What you are asked to do: Your reply should set down word for word each line below from the one with "[00:13:29.63 to 00:13:30.63]" through the final line, both included, but none of the pictures.

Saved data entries

= Beginning of Section =

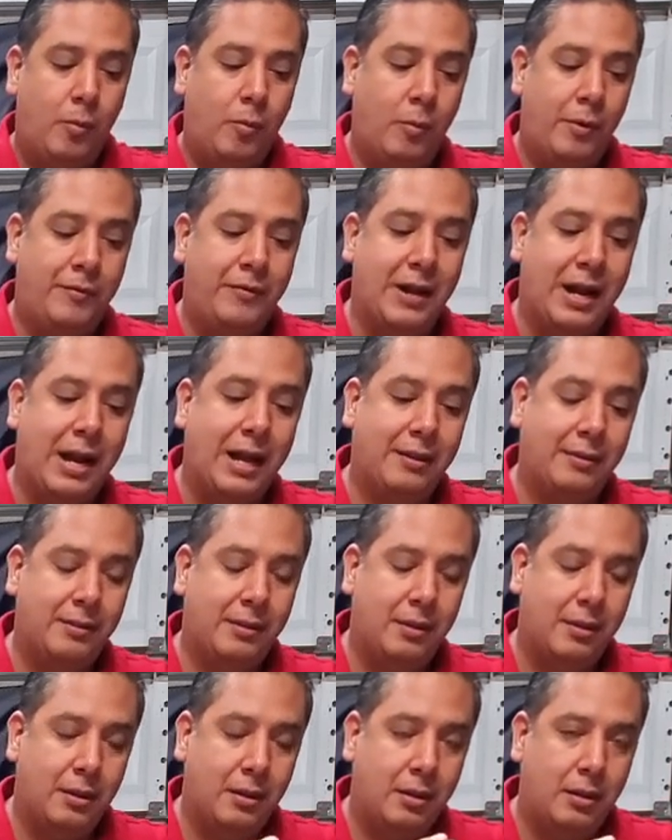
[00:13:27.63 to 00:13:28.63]
We've got
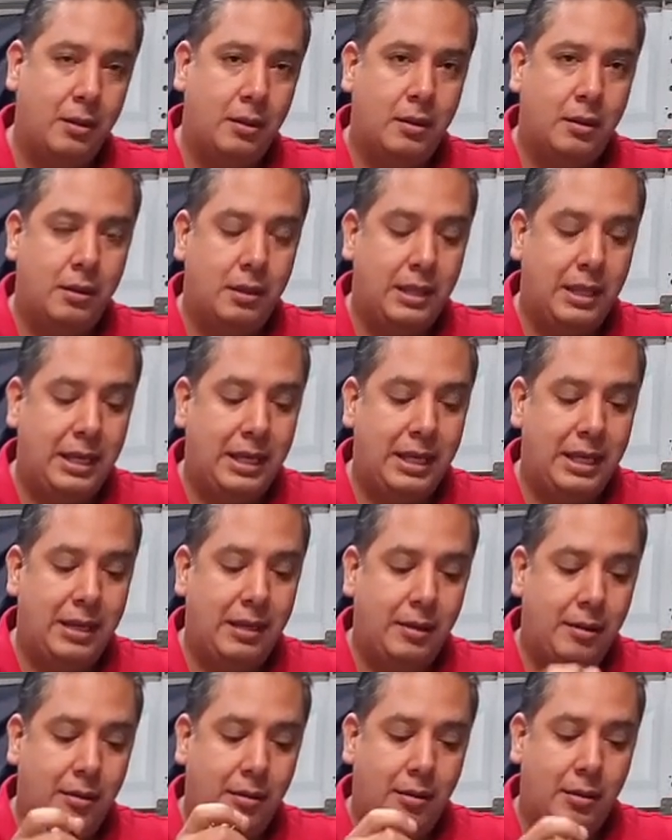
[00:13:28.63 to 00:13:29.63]

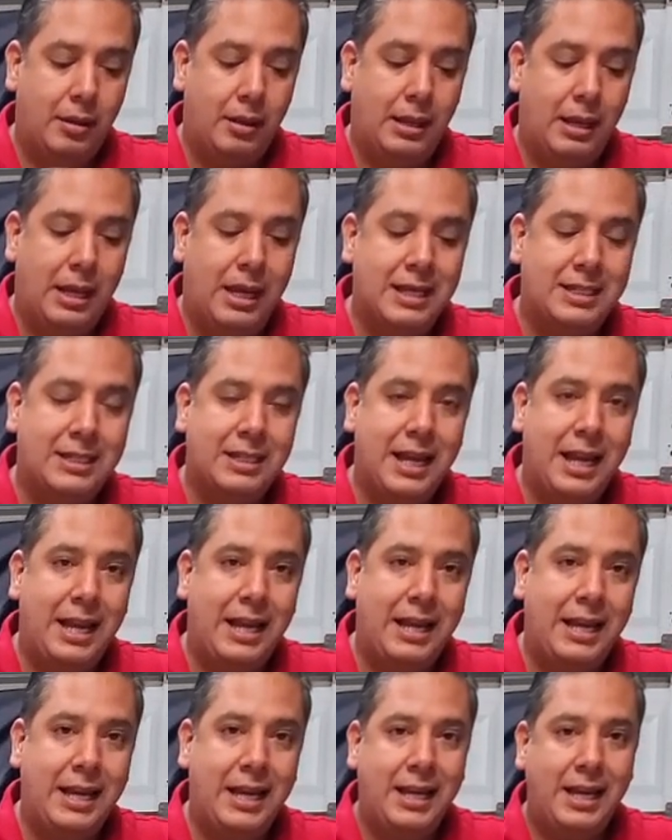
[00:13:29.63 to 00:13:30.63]
the
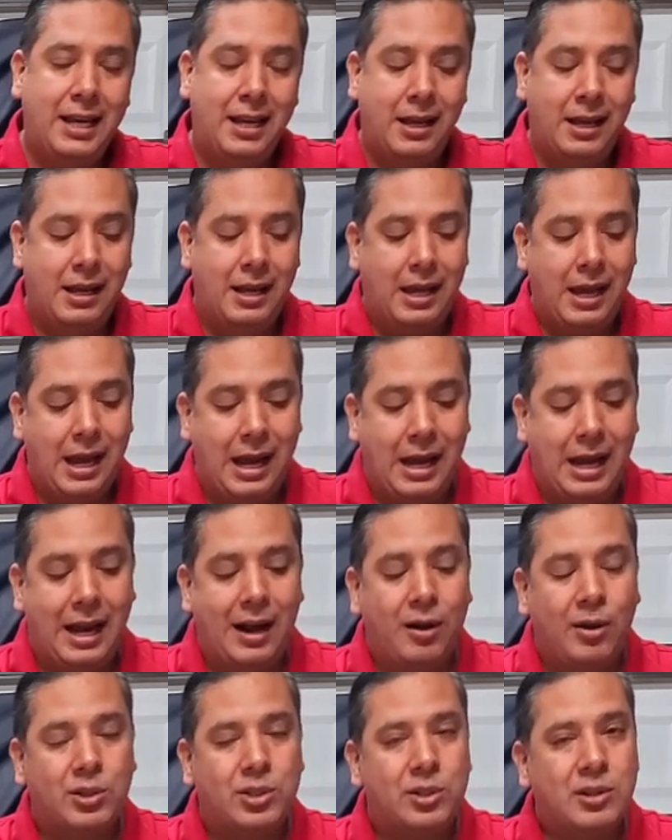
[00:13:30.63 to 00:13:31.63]
SAE, and I
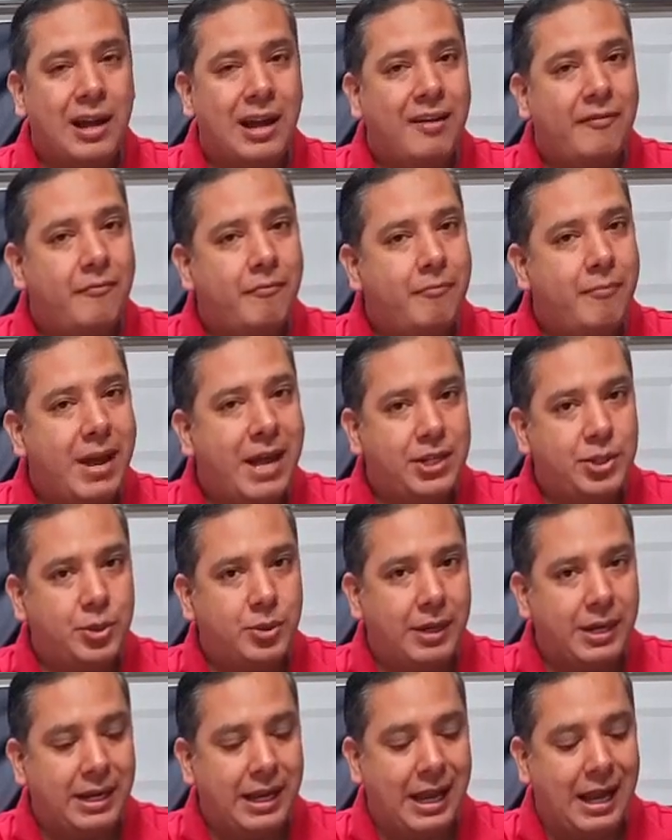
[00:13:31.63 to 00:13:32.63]
also have
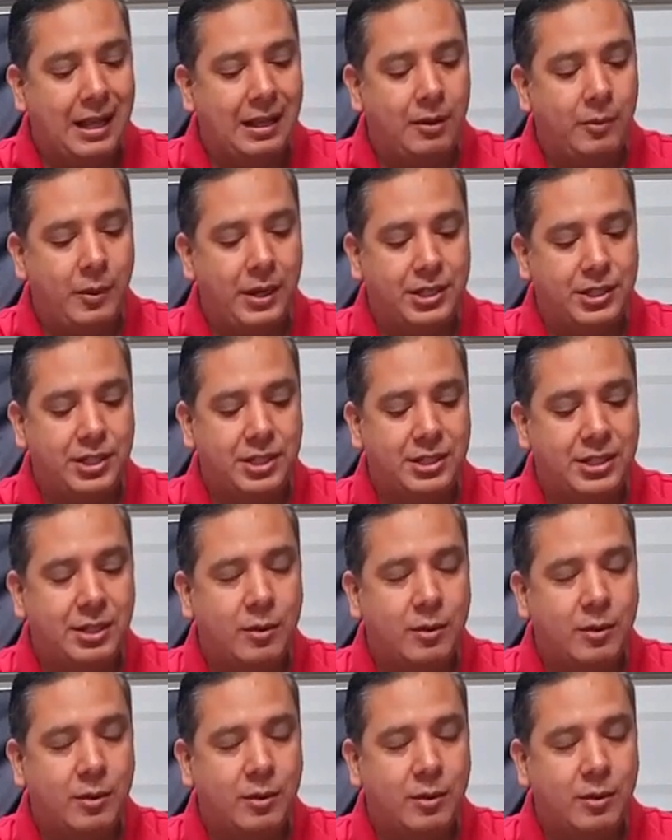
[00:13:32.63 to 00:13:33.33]
metric Allen wrenches.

= End of Section =

Your response:
[00:13:29.63 to 00:13:30.63]
the
[00:13:30.63 to 00:13:31.63]
SAE, and I
[00:13:31.63 to 00:13:32.63]
also have
[00:13:32.63 to 00:13:33.33]
metric Allen wrenches.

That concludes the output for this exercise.